I was repeatedly taken back to the hospital after I was released from my confinement. I still refused to talk to anyone and just sat by the window the whole day, staring out into the wilderness.
“Sapphire, darling? Talk to auntie, please?” I heard her plea.
I remained in my trance, blocking out the whole world as if it was nonexistent. I was looking at the skies with the cloudy swirls painted on it. My mother told me if they are gone, they will always go to the sky and watch over me. I silently pleaded for them to come back.
“Saffy? Do you want to play dolls with me?” I turned and looked at Rosy, she was holding out two beautiful Barbie dolls with elegant and colorful dresses. The other one was Ariel with her fiery, red hair and the other was Cinderella.
Ariel was someone who had her voice taken away because of her desperation to see her beloved prince. I always loved her because we had the same hair-color. And we both had beautiful voice. Cinderella, on the other hand, was abused and maltreated but was able to meet a happily-ever-after because of the kindness she had in her heart.
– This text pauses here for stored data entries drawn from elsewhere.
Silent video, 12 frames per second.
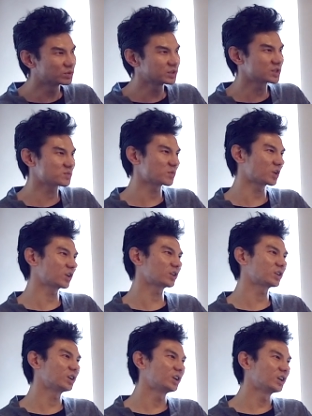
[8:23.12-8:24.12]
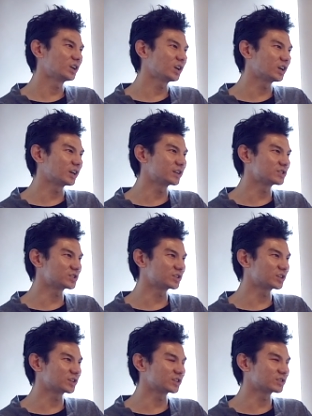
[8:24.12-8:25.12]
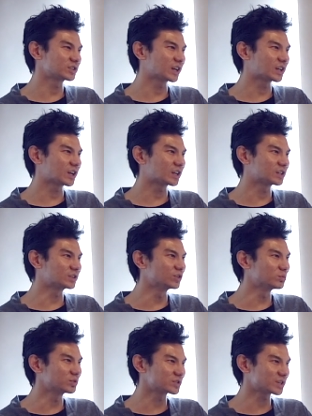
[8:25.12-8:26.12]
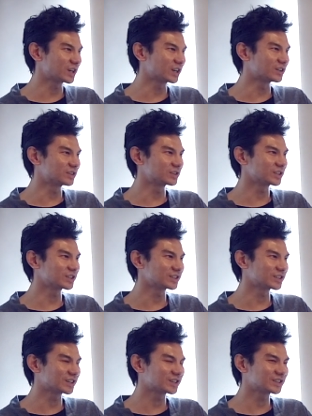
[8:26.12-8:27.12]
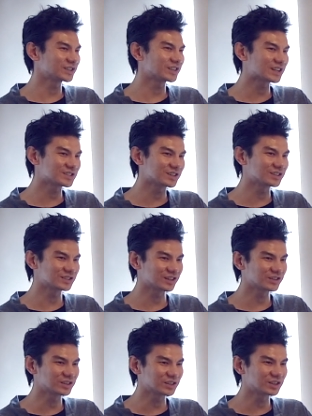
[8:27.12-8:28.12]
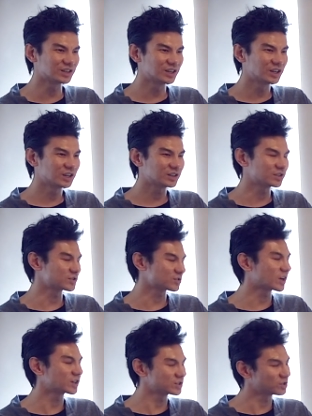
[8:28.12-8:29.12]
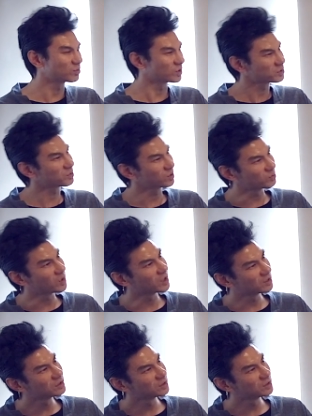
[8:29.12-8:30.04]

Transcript: really smart engineers at a global scale. And in that sense, I think the strategy works pretty well.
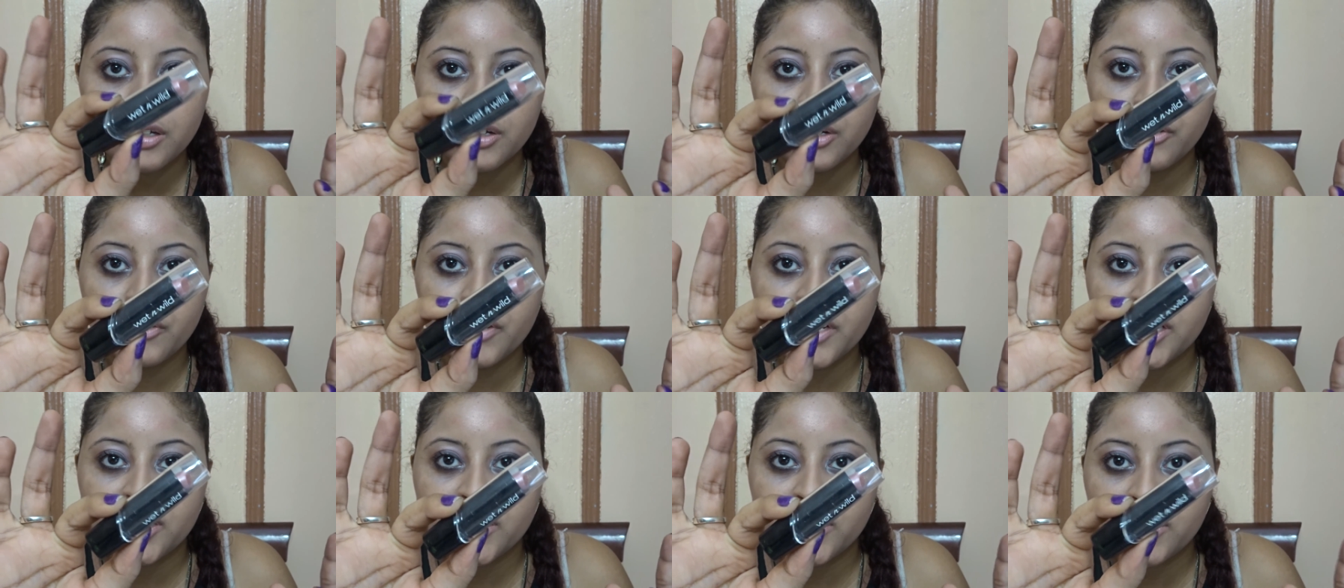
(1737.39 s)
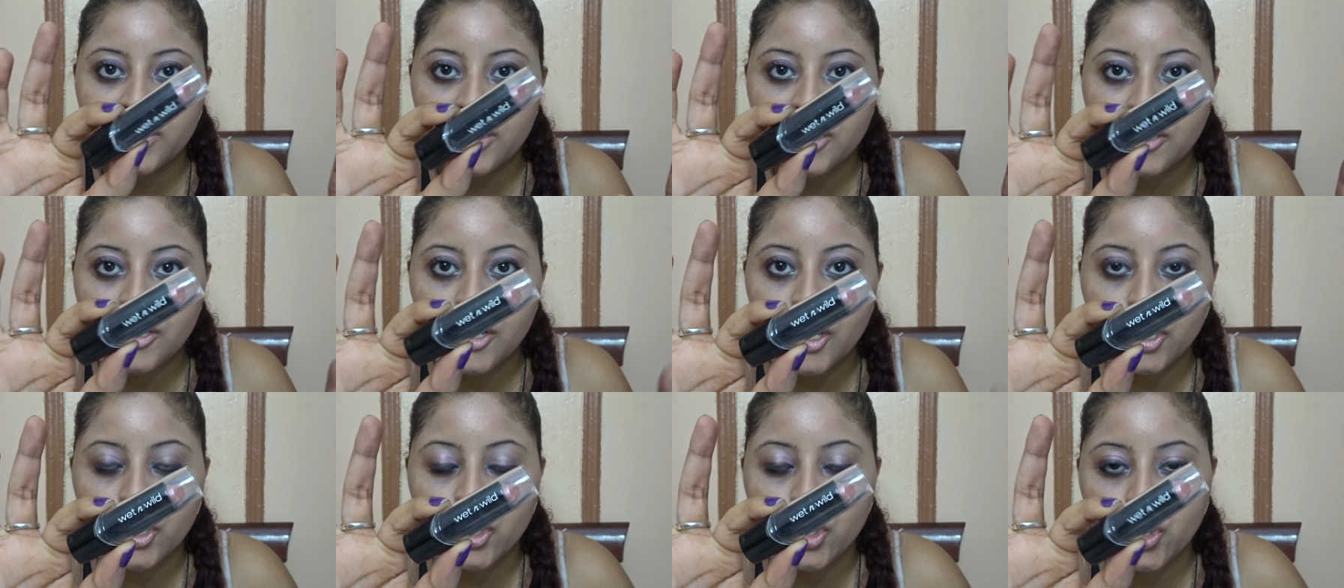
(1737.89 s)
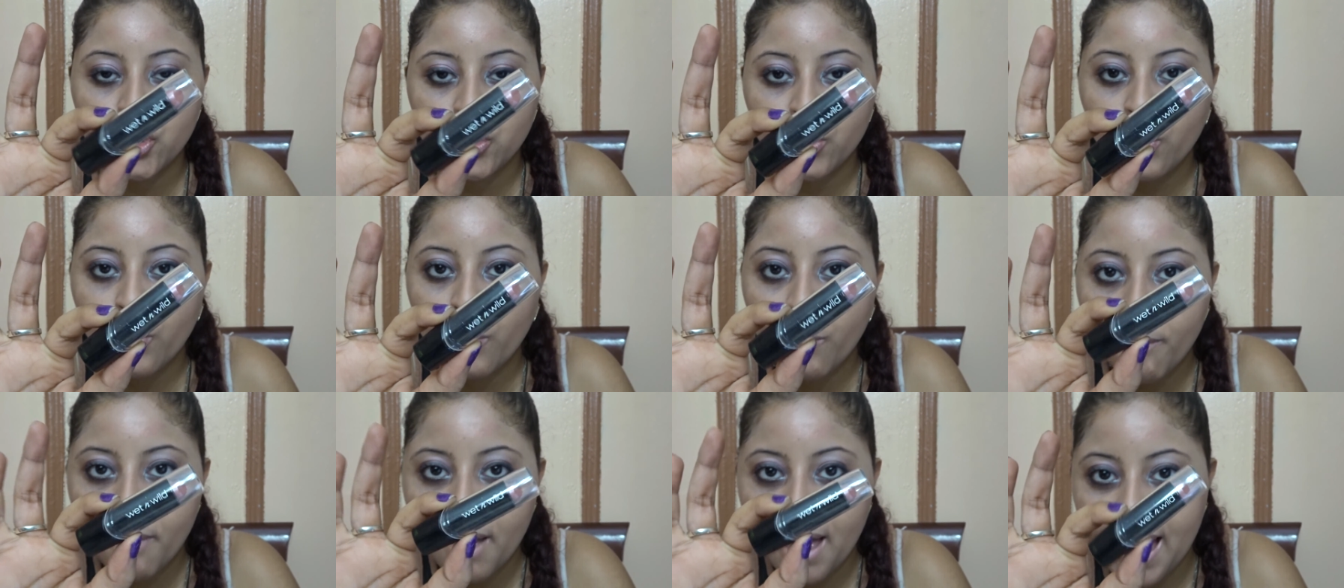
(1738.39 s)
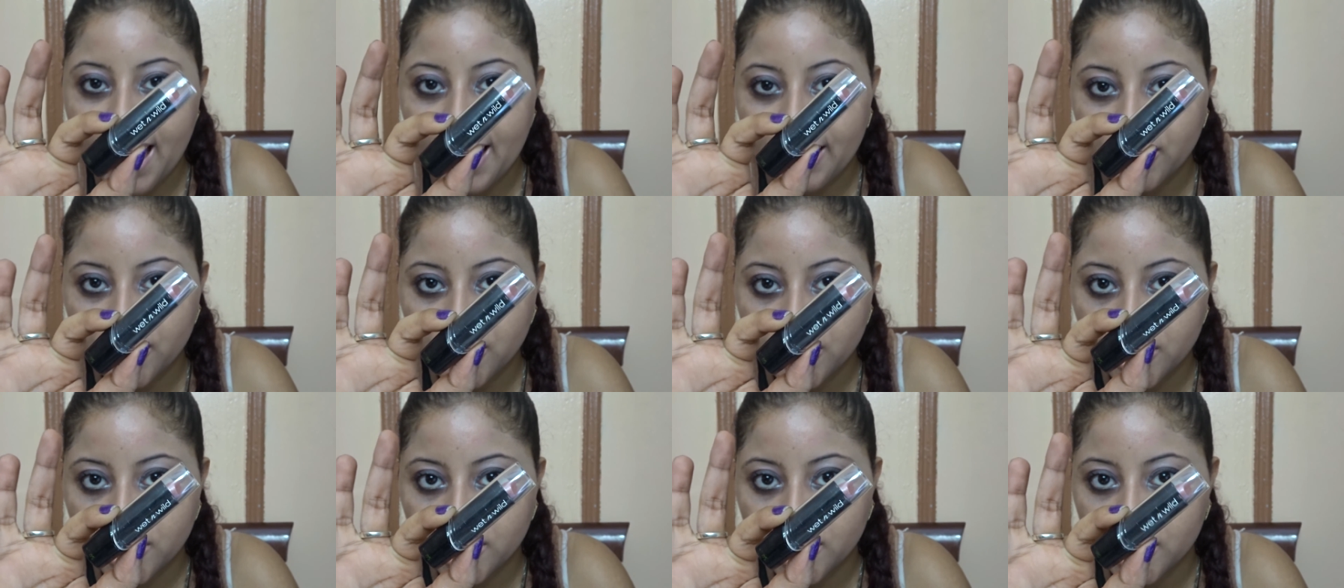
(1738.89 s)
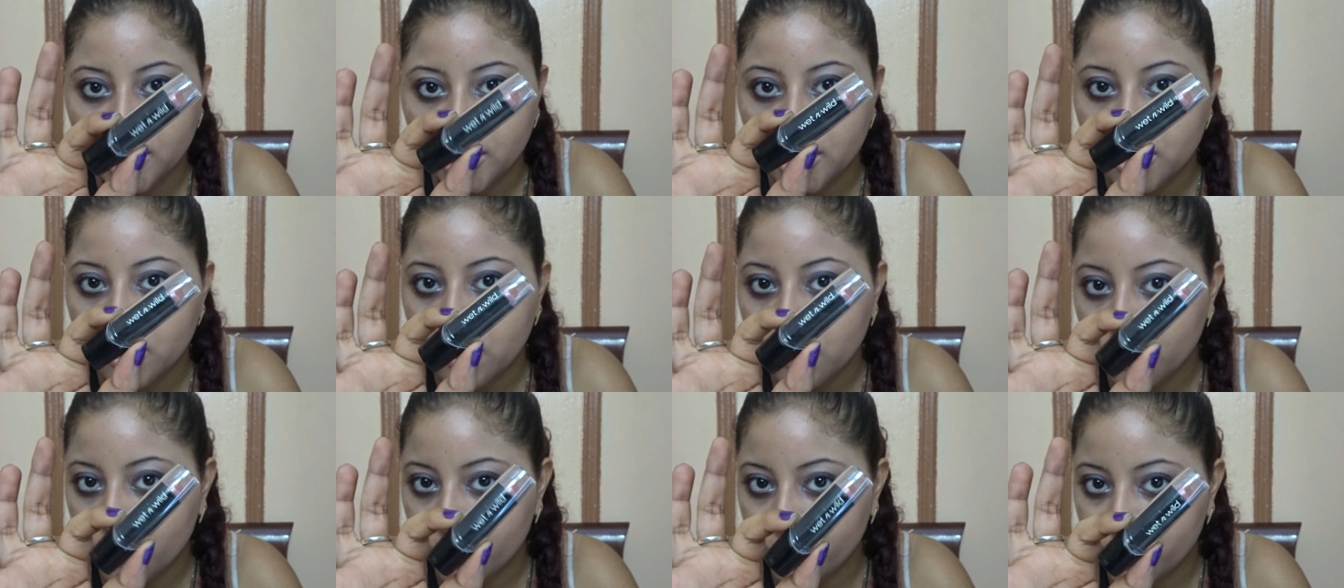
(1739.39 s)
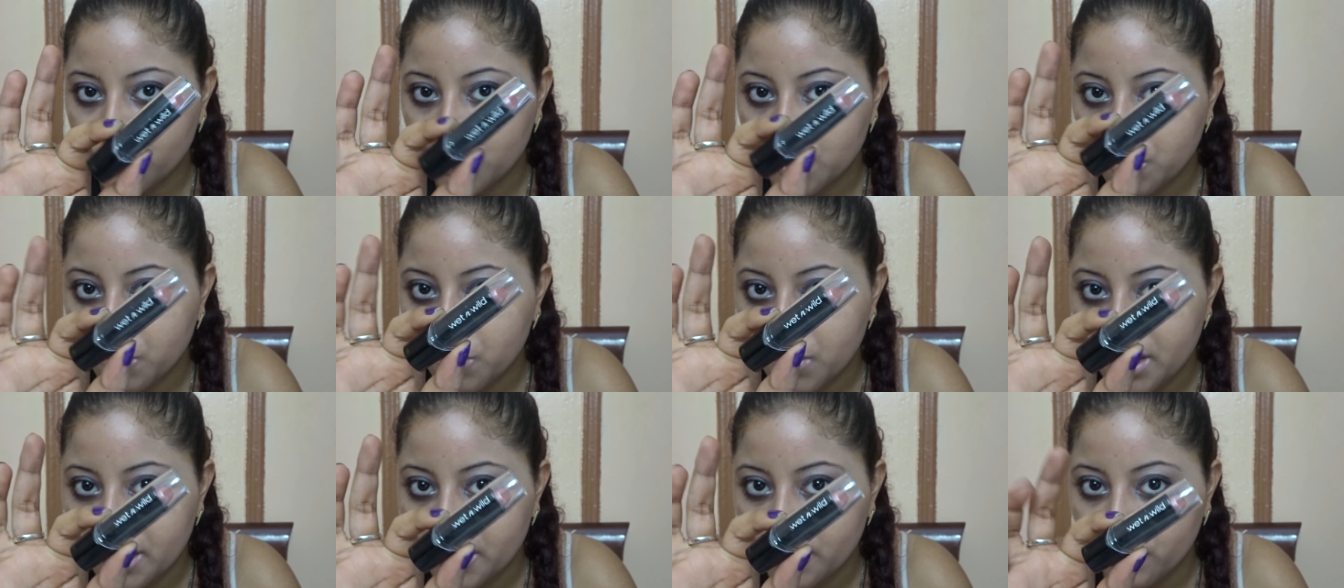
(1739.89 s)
Wait, this is a new packaging of the Wet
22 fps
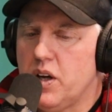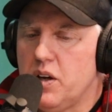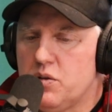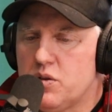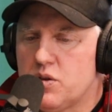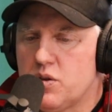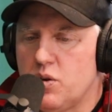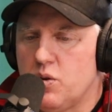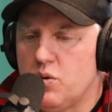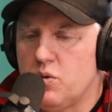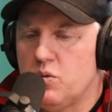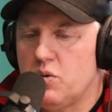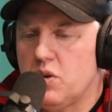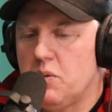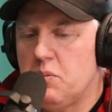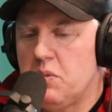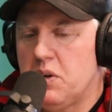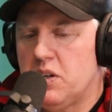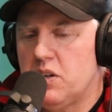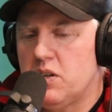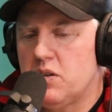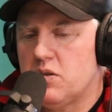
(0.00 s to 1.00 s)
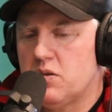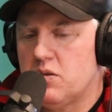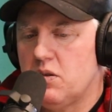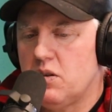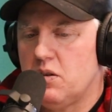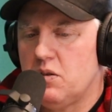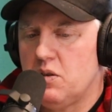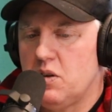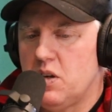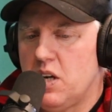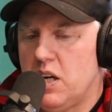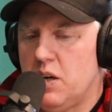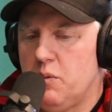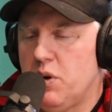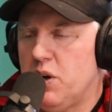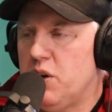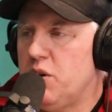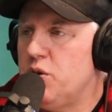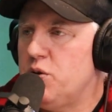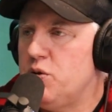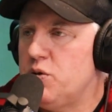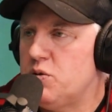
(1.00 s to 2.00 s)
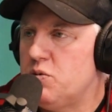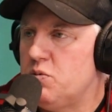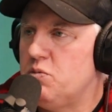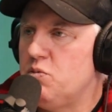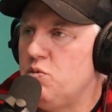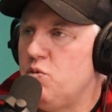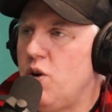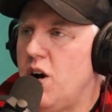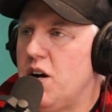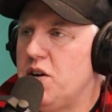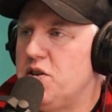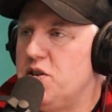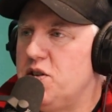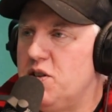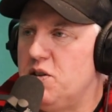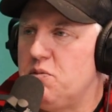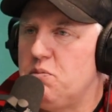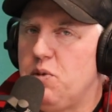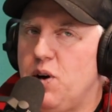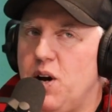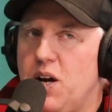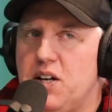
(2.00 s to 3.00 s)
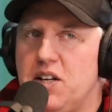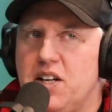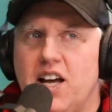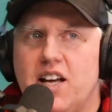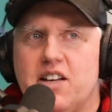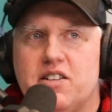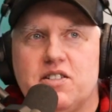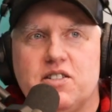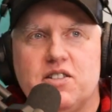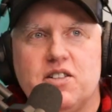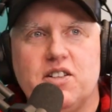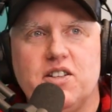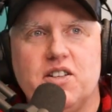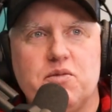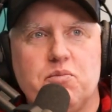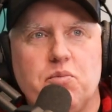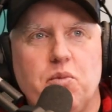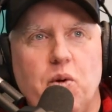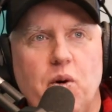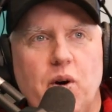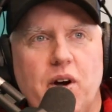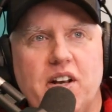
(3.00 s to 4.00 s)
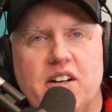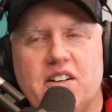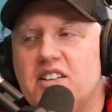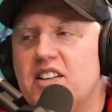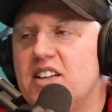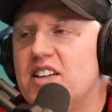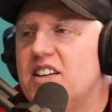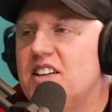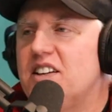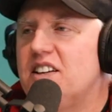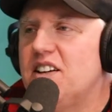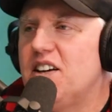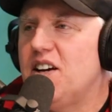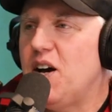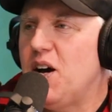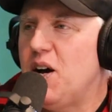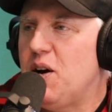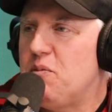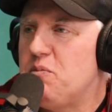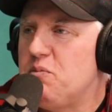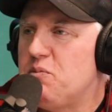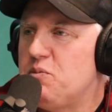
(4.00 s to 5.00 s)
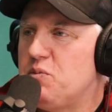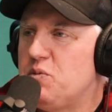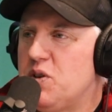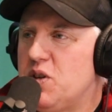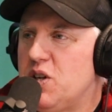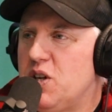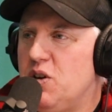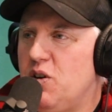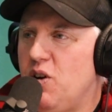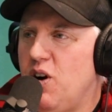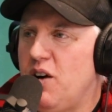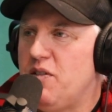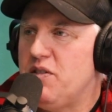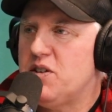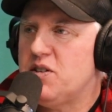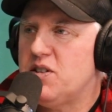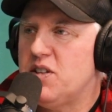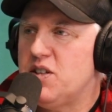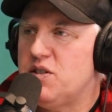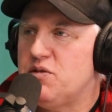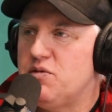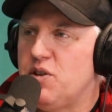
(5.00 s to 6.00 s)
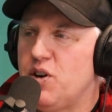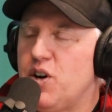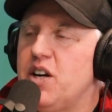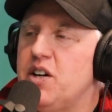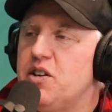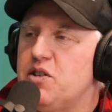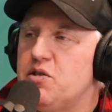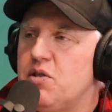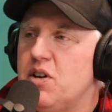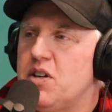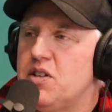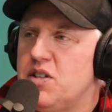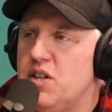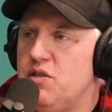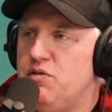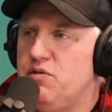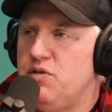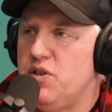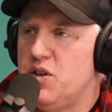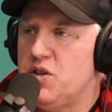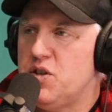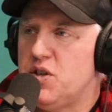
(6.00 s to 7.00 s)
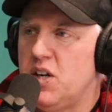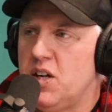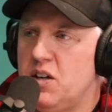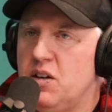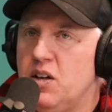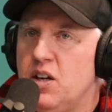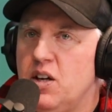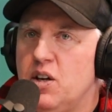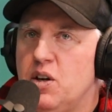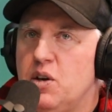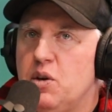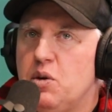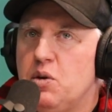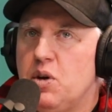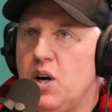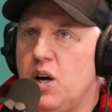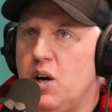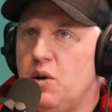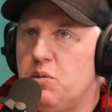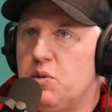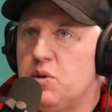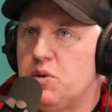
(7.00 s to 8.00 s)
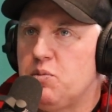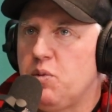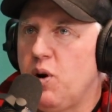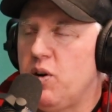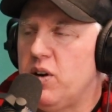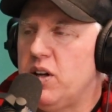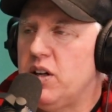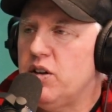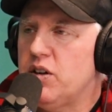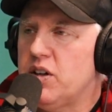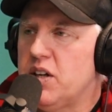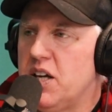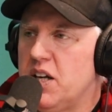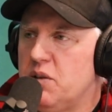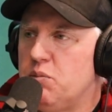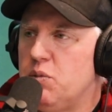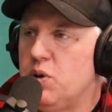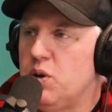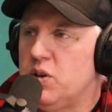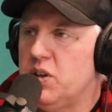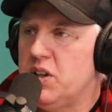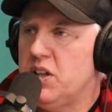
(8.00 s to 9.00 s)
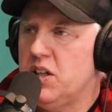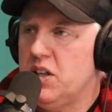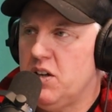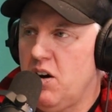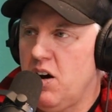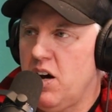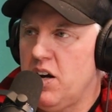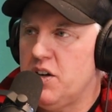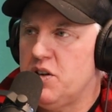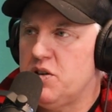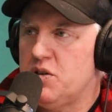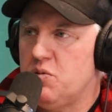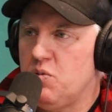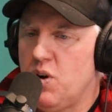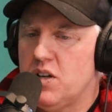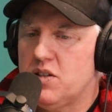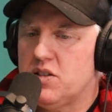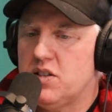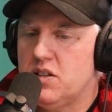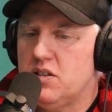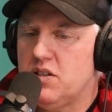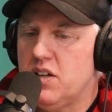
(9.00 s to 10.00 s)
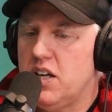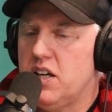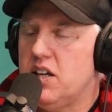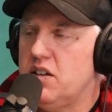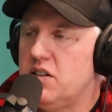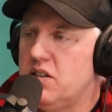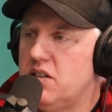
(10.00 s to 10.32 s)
so I mean, it's anybody who's watched the podcast to this point, obviously is very interested in fishing, is probably looking at building a cottage and wants to take into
I shook my head at her, feeling the loss of interest.
And many people are teasing and bullying you because you can’t speak . . . because you cannot talk back to them to defend yourself. They did not know anything about how it feels to lose your parents and see them die in front of your eyes!
I was a good child. I obeyed everything they say. I did not do anything to deserve this and neither did my parents.
Those people don’t know how it feels . . .
Those people do not understand . . .
Just because they did not experience any tragic event to happen in their life . . .
Is it my fault that I use the flute to pour my emotion?
Or are they that naïve to consider it something that I do to be accepted?
I do not want to be a part of anything.
I just want to live a normal life of an average girl.
And there they are . . . they judge everything without earning enough investigations or proving it to themselves.
Ok! I must admit I almost cried. Remember people... TIME IS GOLD. You never know how much time yo have in the phase of the Earth. That's just the message of the day. Yeah, I'm getting a bit cheesy but yeah . . . have fun!